Kebenaran adalah tidak mutlak, tidak samad, langgeng, melainkan bersifat nisbi,
sementara dan hanya merupakan pendekatan. Kebenaran yang saat ini dipegang
dengan taguh pada masa yang akan datang bisa jadi hanya pendekatan kasar saja
dari suatu kebenaran yang lebih jati lagi. Atau bahkan kebenaran yang sekarang
kita agungkan terpaksa akan dicampakan, sebab ternyata tak lebih dari keyakinan
salah.
● Budi luhur / Kebajikan (Virtue)
Untuk membuka tabir rahasia keilmuan, diperlukan budi luhur/kebajikan agar
kebenaran ditemukan. Budi luhur ini misalnya kapasitas kerja keras, ketabahan,
atau kegigihan, ketekunan, kesetiaan pada tugas, keterbukaan untuk bekerja sama,
saling mernghargai. Hal ini yang akan mengingkatkan kemampuan manusia untuk
berkomunikasi dengan sesamanya dan untuk secara wajar justru menunjukan
sikap dan perilaku moral terhada sesamanya dan terhadap dunia alam. Kesediaan
untuk belajar saling percaya dan menghargai menimbulkan harapan bahwa dengan
bekerja bahu-membahu, memadukan bakat, dana dan sumber daya untuk
menangani tantangan, masalah-maslah pokok yang bersifat mondial kita dapat
paling tidak berhasil pada taraf pertama: berkomunikasi. Dan berkomunikasi pada
hakekatnya adalah tujuan humaniora.
● Ilmu dan Etika
Berbicara masalah ilmu dan moral memang sudah sangat tidak asing lagi,
keduanya memiliki keterkaitan yang sangat kuat. Ilmu bisa menjadi malapetaka
kemanusiaan jika seseorang yang memanfaatkannya “tidak bermoral” atau paling
tidak mengindahkan nilai-nilai moral yang ada. Tapi sebaliknya ilmu akan
menjadi rahmat bagi kehidupan manusia jika dimanfaatkan secara benar dan tepat,
tentunya tetap mengindahkan aspek moral.
Dengan demikian kekuasaan ilmu ini mengharuskan seseorang ilmuan yang
memiliki landasan moral yang kuat, ia harus tetap memegang moral dan etika
dalam mengembangkan dan memanfaatkan keilmuannya. Tanpa landasan dan
pemahaman terhadap nilai-nilai moral, maka seorang ilmuan bisa menjadi
“monster” yang setiap saat bisa menerkam manusia, artinya bencana kemanusiaan
bisa setiap saat terjadi. Kejahatan yang dilakukan oleh orang yang berilmu itu jauh
lebih jahat dan membahayakan dibandingkan kejahatan orang yang tidak berilmu
(boboh).
Hanya dengan bersikap penuh tanggung jawab etis terhadap masyarakat (baik
masyarakat dewasa ini maupun akngkatan-angkatan yang akan datang) ilmu dapat
menghindarkan diri dari kehilangan hak istimewanya untuk mengabdi pada
kemanusiaan.
● Berwawansabda dengan Sang Pencipta
Ilmu adalah tidak bergantung pada asas normatif, karena pertimbangan
berdasarkan nilai-nilai yang merupakan saripati dari etika dan estetika, terleteak di
luar ranah ilmu. Namun, bukan berarti ilmu sama sekali tidak relevan bagi etika
dan estetika. Sebabnya ialah, karena bedasarkan pertimbangan berdasarkan nilai
saja tidak cukup. Apa guna pertimbangan muluk berdasarkan nilai luhur kalau
tidak tahu bagaimana merealisasikan nilai-nilai itu.
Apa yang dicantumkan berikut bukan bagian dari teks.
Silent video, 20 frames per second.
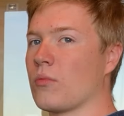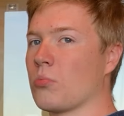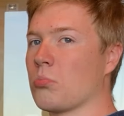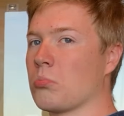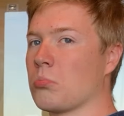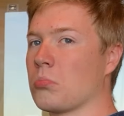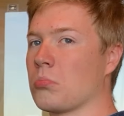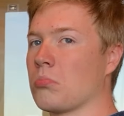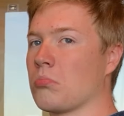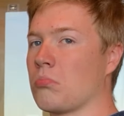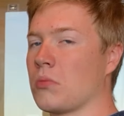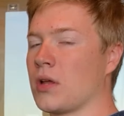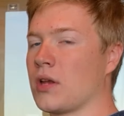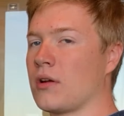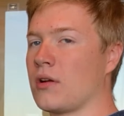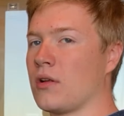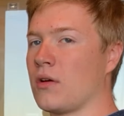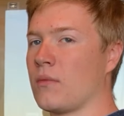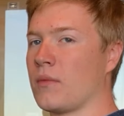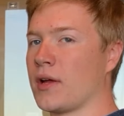I
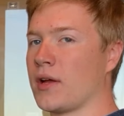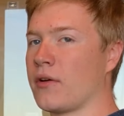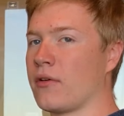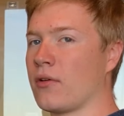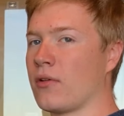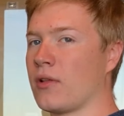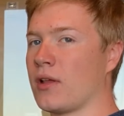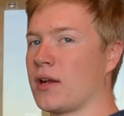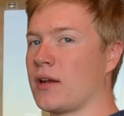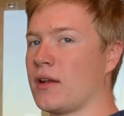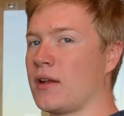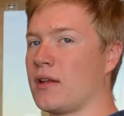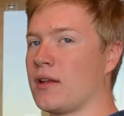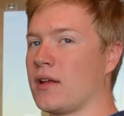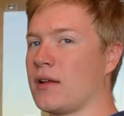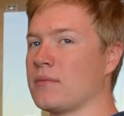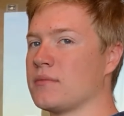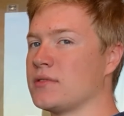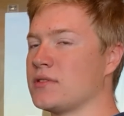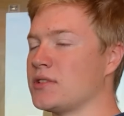don't know, my goal a lot of
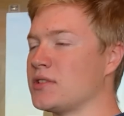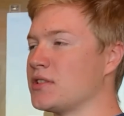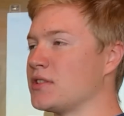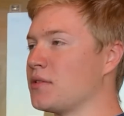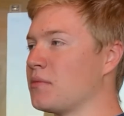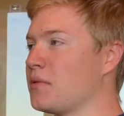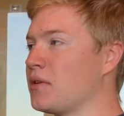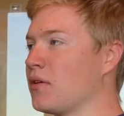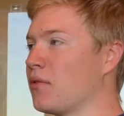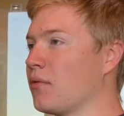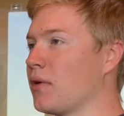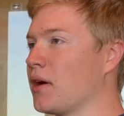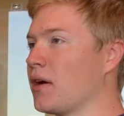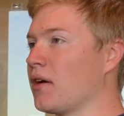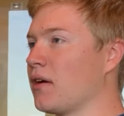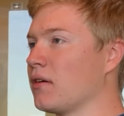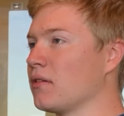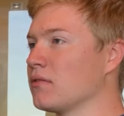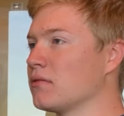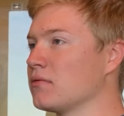times is just to be
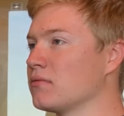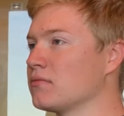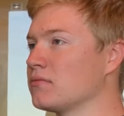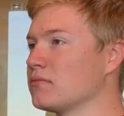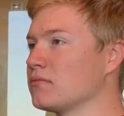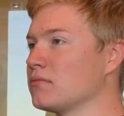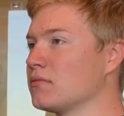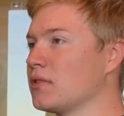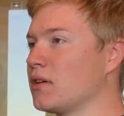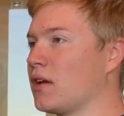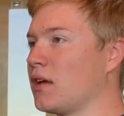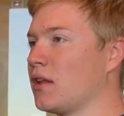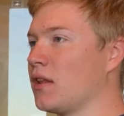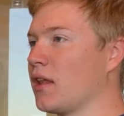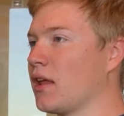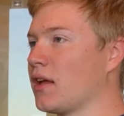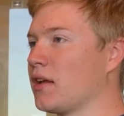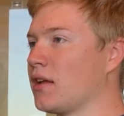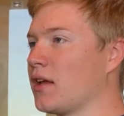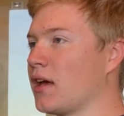aware and,
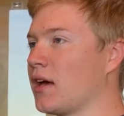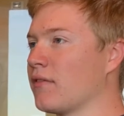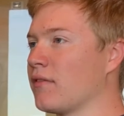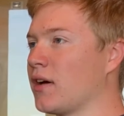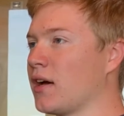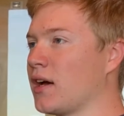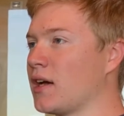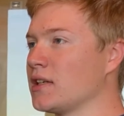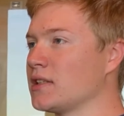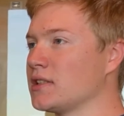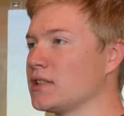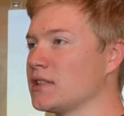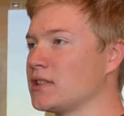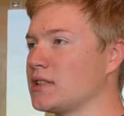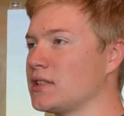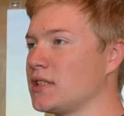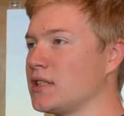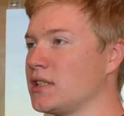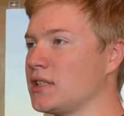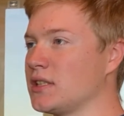like, have eyes to
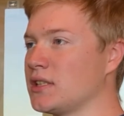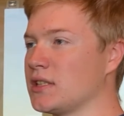see.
Ilmu menyediakan alternatif-alternatif, dan menyediakan pula sarana dan alat-alat
untuk melaksanakan alternatif yang dipilih. Dengan berkomunikasi kita dapat
menentukan mana yang paling baik dan paling diinginkan banyak orang. Tetapi
sekali pilhan itu telah jatuh, maka lagi-lagi tak ada pilihan lain kecuali berpaling
pada ilmu untuk mengetahui dan menyediakan jalan dan cara untuk
merealisasikan hal tersebut.
Pada kenyataannya setiap usaha kegiatan keilmuan senantiasa berpangkal tolak
dari anggapan atau andaian dasar tertentu, termasuk juga yng sifatnya metafisis
dan bahwa perspektif iman mempengaruhi pemilihan andaian-andaian itu.
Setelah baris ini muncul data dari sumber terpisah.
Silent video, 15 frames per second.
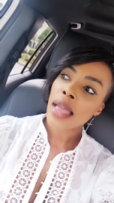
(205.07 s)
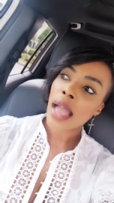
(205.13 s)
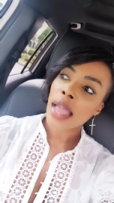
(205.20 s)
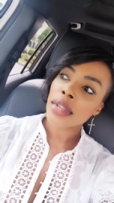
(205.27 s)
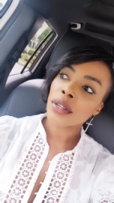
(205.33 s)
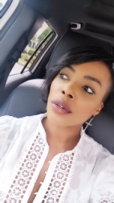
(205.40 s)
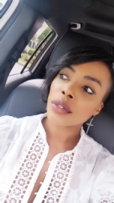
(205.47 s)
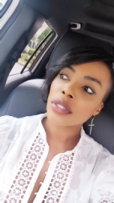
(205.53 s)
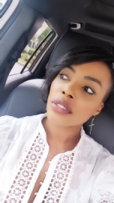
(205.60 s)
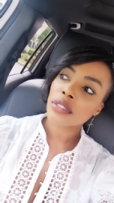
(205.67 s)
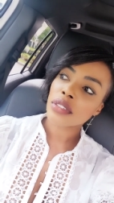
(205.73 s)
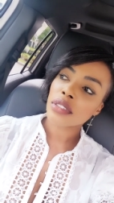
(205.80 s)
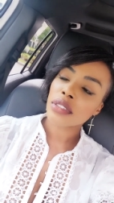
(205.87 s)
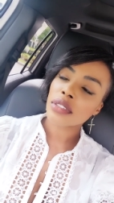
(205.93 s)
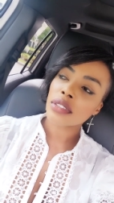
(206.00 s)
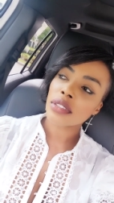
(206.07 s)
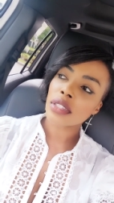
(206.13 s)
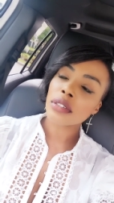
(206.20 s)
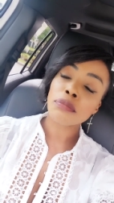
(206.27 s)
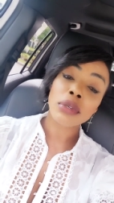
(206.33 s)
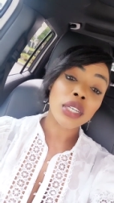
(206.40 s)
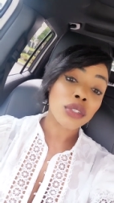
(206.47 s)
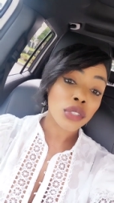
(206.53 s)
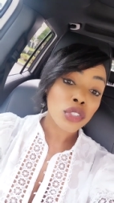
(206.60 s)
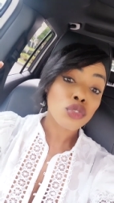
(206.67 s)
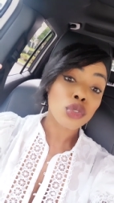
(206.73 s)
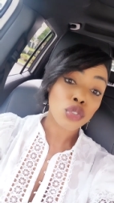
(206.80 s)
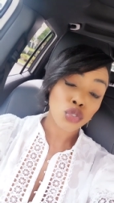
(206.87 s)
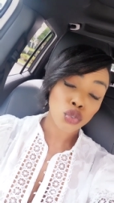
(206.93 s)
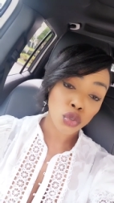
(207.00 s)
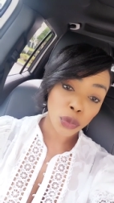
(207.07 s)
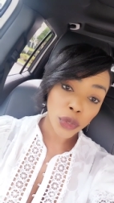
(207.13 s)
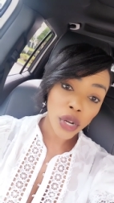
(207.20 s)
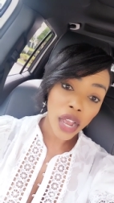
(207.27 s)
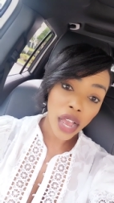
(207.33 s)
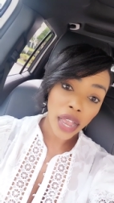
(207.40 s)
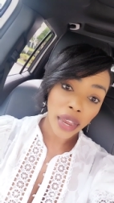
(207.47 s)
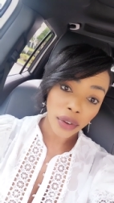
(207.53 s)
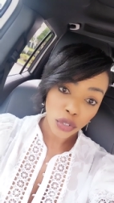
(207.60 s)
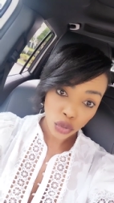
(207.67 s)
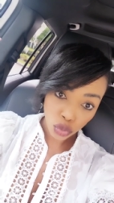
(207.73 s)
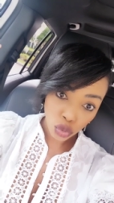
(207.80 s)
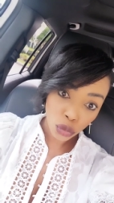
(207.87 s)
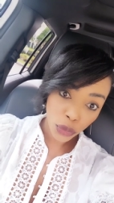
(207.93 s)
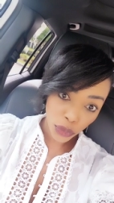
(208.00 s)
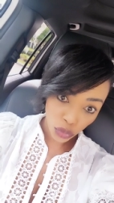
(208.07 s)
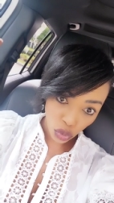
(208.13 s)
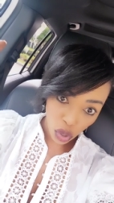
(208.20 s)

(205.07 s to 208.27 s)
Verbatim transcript: I noticed the buildings were super high, super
Pengembangan selanjutnya karya keilmuan itu tak hanya tergantung pada objek
telaahnya saja,yaitu alam, melainkan sampai batas-batas tertentu juga tergantung
pada faktor subjektif, yakni individu sendiri beserta falsafah hidup dan keyakinan
iman.
Jikalau manusia mau terbuka dan tidak congkak dengan menganggap bahwa
manusia berada di strata tertinggi dalam kehidupan, ilmu tidak akan lagi
merupakan bagian dari humaniora. Dalam arti bahwa ilmu tak menopang upaya
humaniora untuk mencapai tujuannya, yakni memungkinkan insan
berwawansabda dengan sang Penciptanya.